This task calls for every entry below to be repeated exactly, without the pictures.

GIVEN RECORDS:
■ ■ ■
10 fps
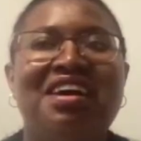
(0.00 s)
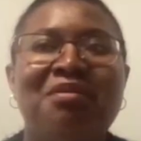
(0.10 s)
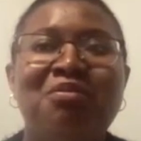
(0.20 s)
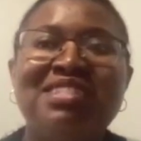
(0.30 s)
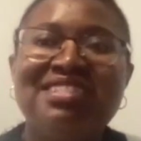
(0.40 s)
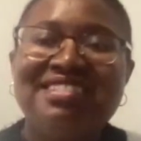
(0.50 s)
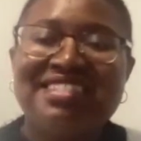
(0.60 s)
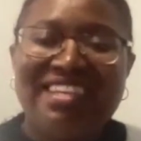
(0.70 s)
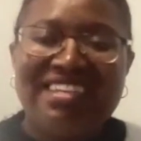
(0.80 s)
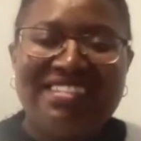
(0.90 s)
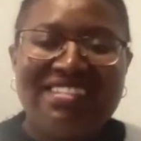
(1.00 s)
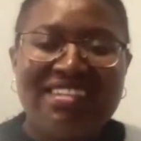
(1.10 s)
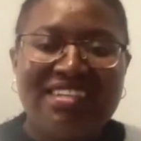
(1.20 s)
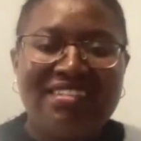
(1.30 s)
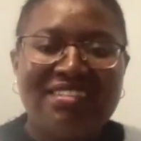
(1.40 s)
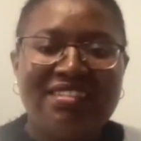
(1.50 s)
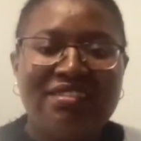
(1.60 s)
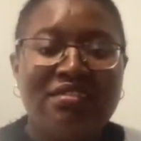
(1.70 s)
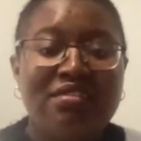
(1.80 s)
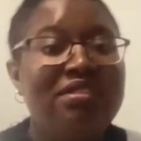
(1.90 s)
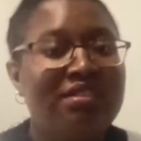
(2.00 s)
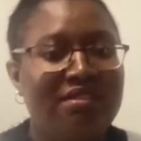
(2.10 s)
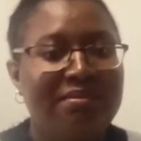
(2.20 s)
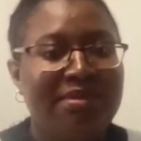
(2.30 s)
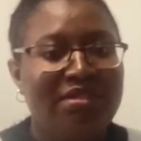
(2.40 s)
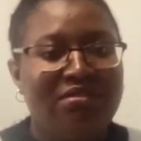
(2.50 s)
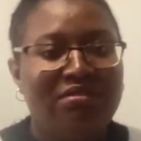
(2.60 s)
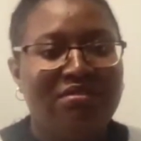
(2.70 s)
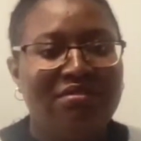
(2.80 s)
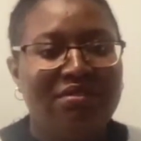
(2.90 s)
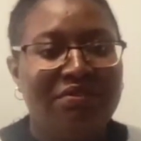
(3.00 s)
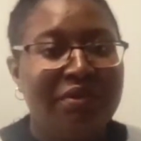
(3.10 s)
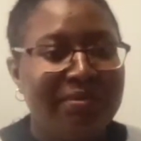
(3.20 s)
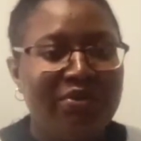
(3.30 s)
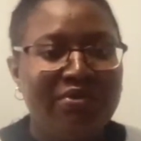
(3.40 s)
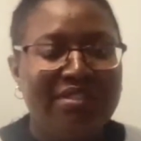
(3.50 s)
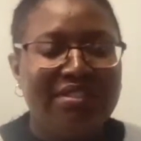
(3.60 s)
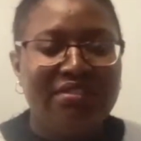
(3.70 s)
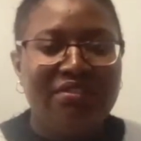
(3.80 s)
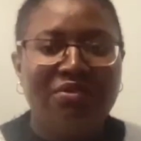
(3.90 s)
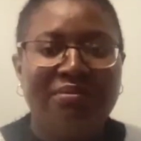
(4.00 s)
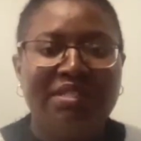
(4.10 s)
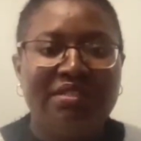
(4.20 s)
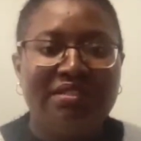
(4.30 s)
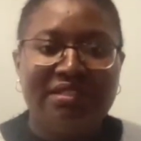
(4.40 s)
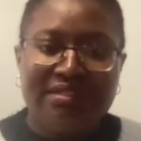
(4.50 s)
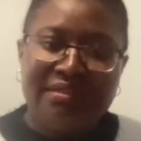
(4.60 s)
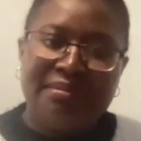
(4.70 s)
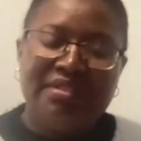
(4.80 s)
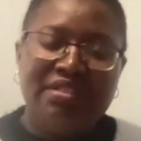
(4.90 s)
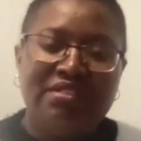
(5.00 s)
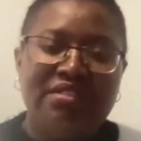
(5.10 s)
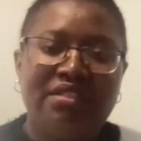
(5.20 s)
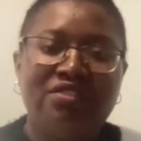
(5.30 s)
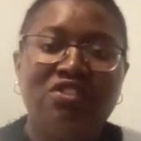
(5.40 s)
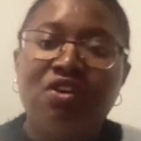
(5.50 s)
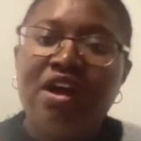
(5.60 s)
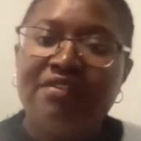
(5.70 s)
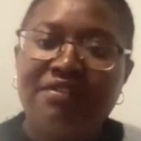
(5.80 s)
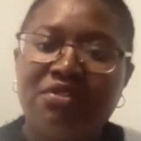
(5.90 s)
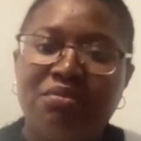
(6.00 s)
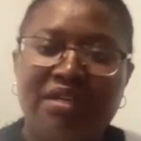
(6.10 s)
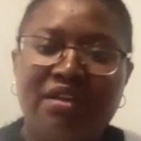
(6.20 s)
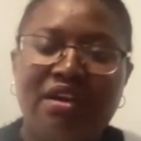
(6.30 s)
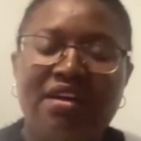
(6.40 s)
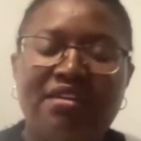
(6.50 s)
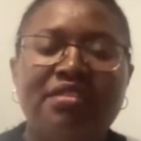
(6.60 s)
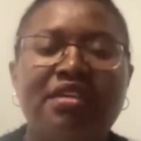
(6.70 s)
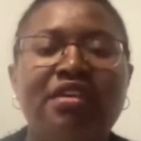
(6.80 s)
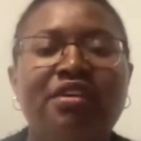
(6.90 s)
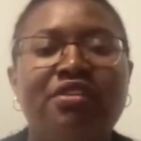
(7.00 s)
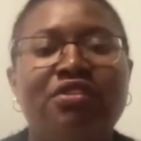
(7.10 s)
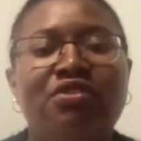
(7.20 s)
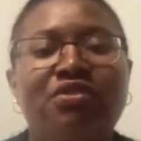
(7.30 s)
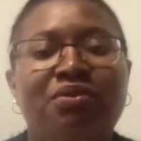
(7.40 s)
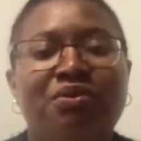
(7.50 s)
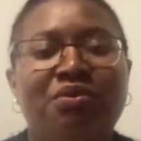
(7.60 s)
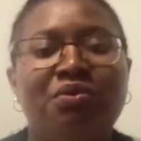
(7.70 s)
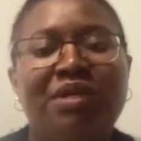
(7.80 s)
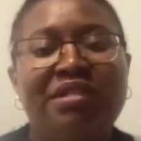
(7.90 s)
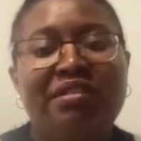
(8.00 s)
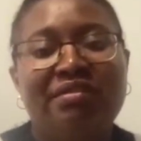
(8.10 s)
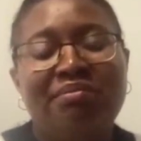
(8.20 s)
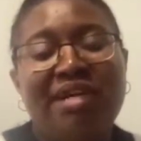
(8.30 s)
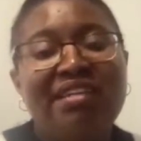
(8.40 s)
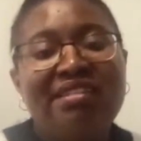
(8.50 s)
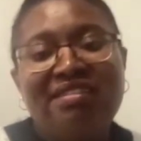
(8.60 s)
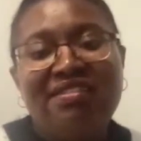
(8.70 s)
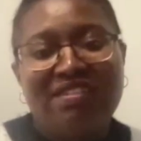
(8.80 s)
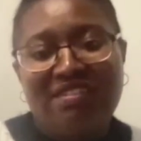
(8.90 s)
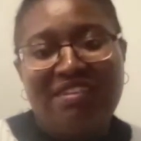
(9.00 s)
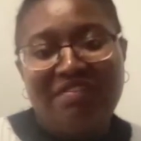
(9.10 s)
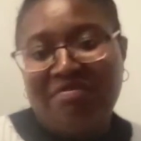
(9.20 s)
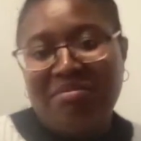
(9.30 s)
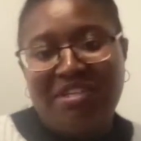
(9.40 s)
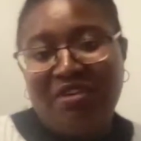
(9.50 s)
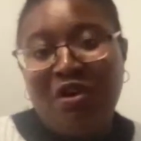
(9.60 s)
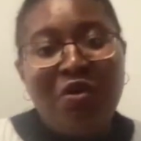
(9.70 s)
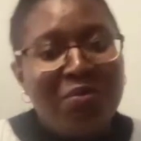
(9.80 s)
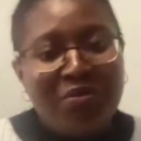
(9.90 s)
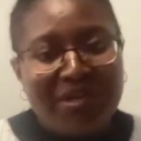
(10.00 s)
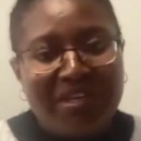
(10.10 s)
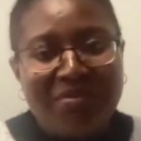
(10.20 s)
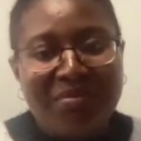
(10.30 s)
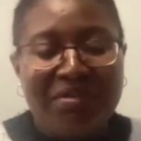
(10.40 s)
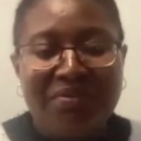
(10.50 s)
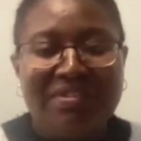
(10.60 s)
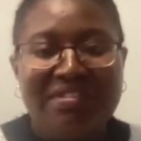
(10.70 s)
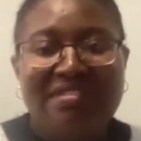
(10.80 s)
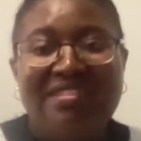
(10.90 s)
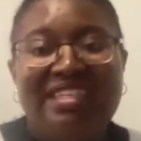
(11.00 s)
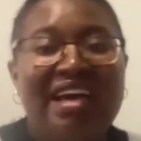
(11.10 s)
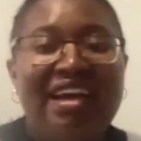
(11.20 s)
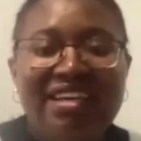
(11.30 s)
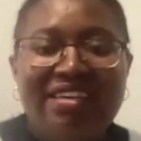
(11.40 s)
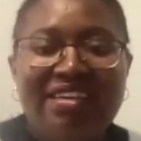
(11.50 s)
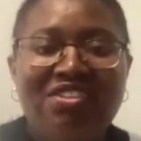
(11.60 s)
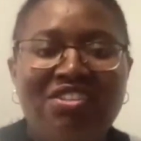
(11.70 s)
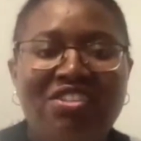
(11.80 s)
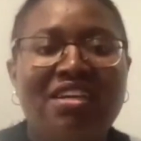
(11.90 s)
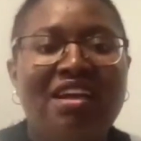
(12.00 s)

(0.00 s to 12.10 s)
What it takes is discipline. It's very important to be disciplined, and you have to work hard. So when my teachers give me homework when I was their age,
■ ■ ■
REPLY TO THE EXERCISE:
10 fps
(0.00 s)
(0.10 s)
(0.20 s)
(0.30 s)
(0.40 s)
(0.50 s)
(0.60 s)
(0.70 s)
(0.80 s)
(0.90 s)
(1.00 s)
(1.10 s)
(1.20 s)
(1.30 s)
(1.40 s)
(1.50 s)
(1.60 s)
(1.70 s)
(1.80 s)
(1.90 s)
(2.00 s)
(2.10 s)
(2.20 s)
(2.30 s)
(2.40 s)
(2.50 s)
(2.60 s)
(2.70 s)
(2.80 s)
(2.90 s)
(3.00 s)
(3.10 s)
(3.20 s)
(3.30 s)
(3.40 s)
(3.50 s)
(3.60 s)
(3.70 s)
(3.80 s)
(3.90 s)
(4.00 s)
(4.10 s)
(4.20 s)
(4.30 s)
(4.40 s)
(4.50 s)
(4.60 s)
(4.70 s)
(4.80 s)
(4.90 s)
(5.00 s)
(5.10 s)
(5.20 s)
(5.30 s)
(5.40 s)
(5.50 s)
(5.60 s)
(5.70 s)
(5.80 s)
(5.90 s)
(6.00 s)
(6.10 s)
(6.20 s)
(6.30 s)
(6.40 s)
(6.50 s)
(6.60 s)
(6.70 s)
(6.80 s)
(6.90 s)
(7.00 s)
(7.10 s)
(7.20 s)
(7.30 s)
(7.40 s)
(7.50 s)
(7.60 s)
(7.70 s)
(7.80 s)
(7.90 s)
(8.00 s)
(8.10 s)
(8.20 s)
(8.30 s)
(8.40 s)
(8.50 s)
(8.60 s)
(8.70 s)
(8.80 s)
(8.90 s)
(9.00 s)
(9.10 s)
(9.20 s)
(9.30 s)
(9.40 s)
(9.50 s)
(9.60 s)
(9.70 s)
(9.80 s)
(9.90 s)
(10.00 s)
(10.10 s)
(10.20 s)
(10.30 s)
(10.40 s)
(10.50 s)
(10.60 s)
(10.70 s)
(10.80 s)
(10.90 s)
(11.00 s)
(11.10 s)
(11.20 s)
(11.30 s)
(11.40 s)
(11.50 s)
(11.60 s)
(11.70 s)
(11.80 s)
(11.90 s)
(12.00 s)

(0.00 s to 12.10 s)
What it takes is discipline. It's very important to be disciplined, and you have to work hard. So when my teachers give me homework when I was their age,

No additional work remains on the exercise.